IoT Operations
Granit.IoT.BackgroundJobs ships three recurring jobs that keep a
multi-tenant IoT system predictable from day 1 to year 5. Retention
enforcement (GDPR), offline-device detection (with anti-flapping), and
partition maintenance — all per-tenant configurable through
Granit.Settings.
What problem does this package solve?
Section titled “What problem does this package solve?”Telemetry tables grow without supervision. Three failure modes recur in every IoT deployment:
- Unbounded storage. At 100,000 devices × 6 publishes/min, you add ~260 million rows per month. A year in, your cheapest query is slow and your backups are unworkable.
- Silent device failures. A sensor stops publishing. Nobody notices until the dashboard goes flat. Without automated heartbeat detection, “is my fleet online?” is a human question.
- Partition bookkeeping. Monthly partitioning works — until the day a write arrives for next month and PostgreSQL errors out because the partition was never created.
This package closes all three.
The three jobs
Section titled “The three jobs”flowchart LR
subgraph "Granit.IoT.BackgroundJobs"
P["StaleTelemetryPurgeJob<br/>03:00 UTC daily"]
H["DeviceHeartbeatTimeoutJob<br/>every 5 min"]
M["TelemetryPartitionMaintenanceJob<br/>Sundays 01:00 UTC"]
end
P -->|ExecuteDeleteAsync per retention bucket| DB[("iot_telemetry_points")]

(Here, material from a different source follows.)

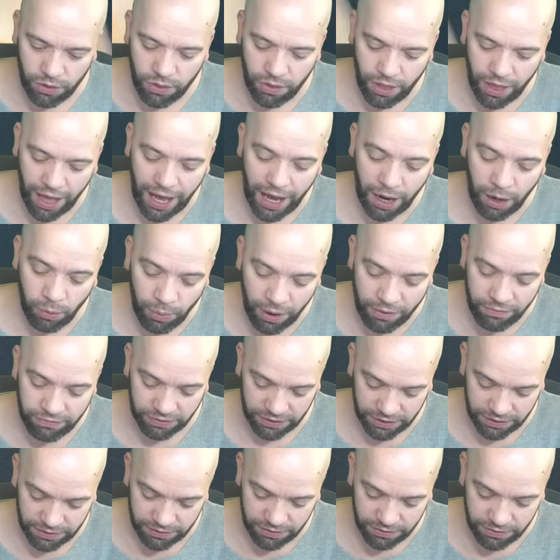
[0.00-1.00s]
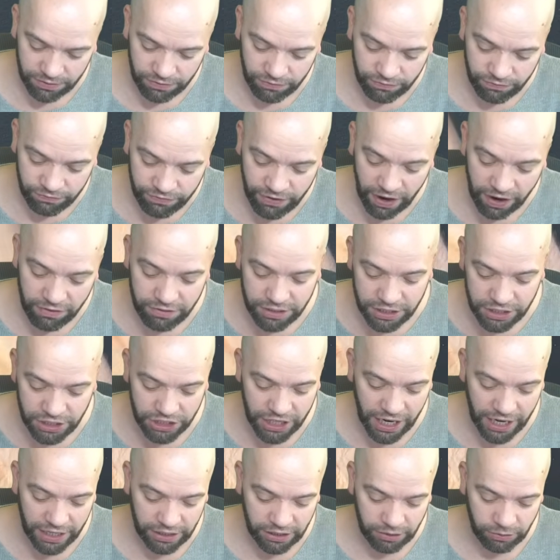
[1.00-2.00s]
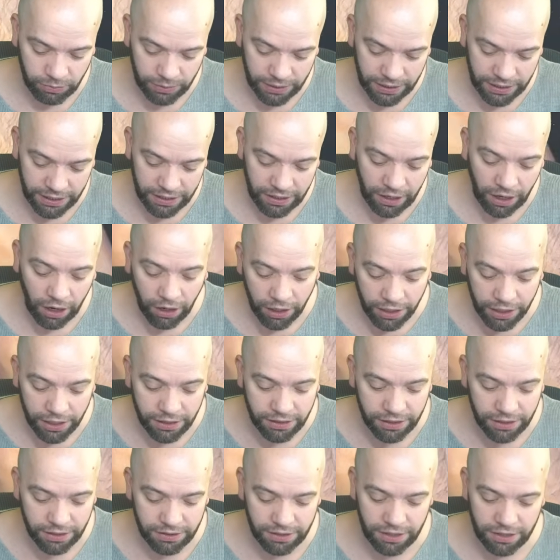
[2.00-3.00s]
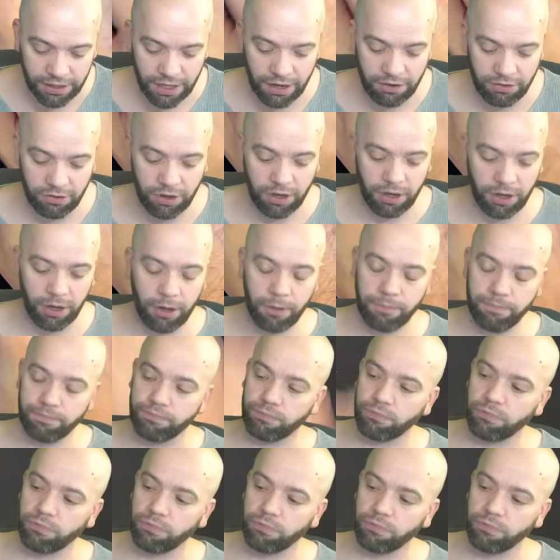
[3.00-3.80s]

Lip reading: However, very genuinely, I think that there are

H -->|FindStaleAsync + publish| ETO["DeviceOfflineDetectedEto"]
M -->|CREATE TABLE IF NOT EXISTS| DB
ETO -.->|Granit.IoT.Notifications| NOT["Email / Push / SMS"]

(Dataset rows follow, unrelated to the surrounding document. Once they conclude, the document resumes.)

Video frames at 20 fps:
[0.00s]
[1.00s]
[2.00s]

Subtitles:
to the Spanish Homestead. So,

All three jobs are IBackgroundJob records with [RecurringJob] attributes.
Wolverine’s single-leader scheduling makes sure they run on exactly one
node — safe in a horizontally scaled deployment.

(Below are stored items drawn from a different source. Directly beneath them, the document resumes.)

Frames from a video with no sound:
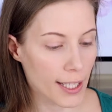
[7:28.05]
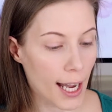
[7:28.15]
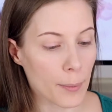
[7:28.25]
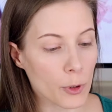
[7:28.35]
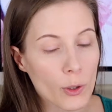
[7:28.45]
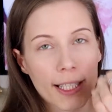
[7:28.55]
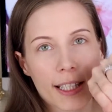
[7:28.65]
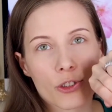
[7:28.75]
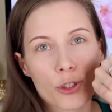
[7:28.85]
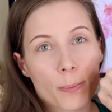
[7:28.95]
and I'm going
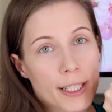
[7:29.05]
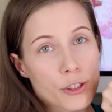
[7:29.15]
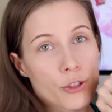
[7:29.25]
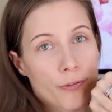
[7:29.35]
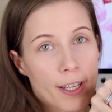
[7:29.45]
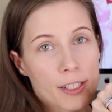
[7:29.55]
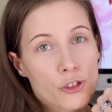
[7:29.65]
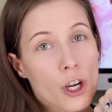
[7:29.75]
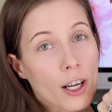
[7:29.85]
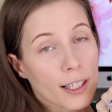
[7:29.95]
into my Too
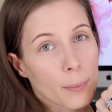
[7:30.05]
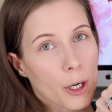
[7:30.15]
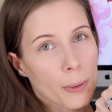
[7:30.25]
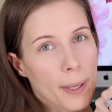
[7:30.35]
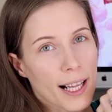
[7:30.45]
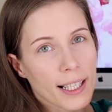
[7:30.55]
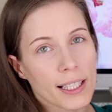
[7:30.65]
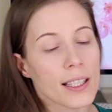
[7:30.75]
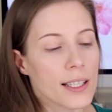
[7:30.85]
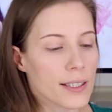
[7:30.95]
Faced Chocolate Bar Palette.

StaleTelemetryPurgeJob — GDPR retention enforcement
Section titled “StaleTelemetryPurgeJob — GDPR retention enforcement”Schedule: 0 3 * * * (daily, 03:00 UTC). Purpose: delete telemetry
older than the per-tenant retention window.
How it scales — bucketed deletes, not N+1
Section titled “How it scales — bucketed deletes, not N+1”Naively looping DELETE WHERE tenant_id = @t AND recorded_at < @cutoff
per tenant scales linearly — painful past 1,000 tenants. The purge job
does something smarter:
- Scan distinct
TenantIdvalues fromiot_devices(cheap — tens of thousands of devices, not hundreds of millions of telemetry rows). - Resolve each tenant’s effective
IoT:TelemetryRetentionDaysviaGranit.Settings(FusionCache-backed, microsecond lookups after warmup). - Group tenants by their effective retention value — in production, ~80% of tenants use the default, so 10,000 tenants typically collapse into 2-4 buckets.
- Issue one
ExecuteDeleteAsyncper bucket withWHERE tenant_id = ANY(@array) AND recorded_at < @cutoff.
| Scenario | Tenant count | SQL DELETEs issued |
|---|---|---|
| All tenants on default 365 days | 10,000 | 1 |
| 90% default, 10% custom (30 or 730 days) | 10,000 | 3 |
| Every tenant different | 10,000 | 10,000 (worst case) |
A 30-minute hard deadline wraps the job on a 24 h cycle — a runaway delete never overlaps the next run.
Configuration
Section titled “Configuration”| Key | Default | Purpose |
|---|---|---|
IoT:TelemetryRetentionDays | 365 | Days of telemetry kept per tenant. Set 0 to disable purge for a tenant |
DeviceHeartbeatTimeoutJob — offline detection
Section titled “DeviceHeartbeatTimeoutJob — offline detection”Schedule: */5 * * * * (every 5 minutes). Purpose: flag devices
whose last heartbeat is older than the tenant’s timeout, publish
DeviceOfflineDetectedEto, and suppress re-alerts on flaky links via
an in-memory tracker cache.
sequenceDiagram
participant J as DeviceHeartbeatTimeoutJob
participant R as IDeviceReader
participant C as DeviceOfflineTrackerCache
participant B as IDistributedEventBus
participant N as Granit.IoT.Notifications
J->>R: FindStaleAsync(tenantBucket, cutoff, 5000)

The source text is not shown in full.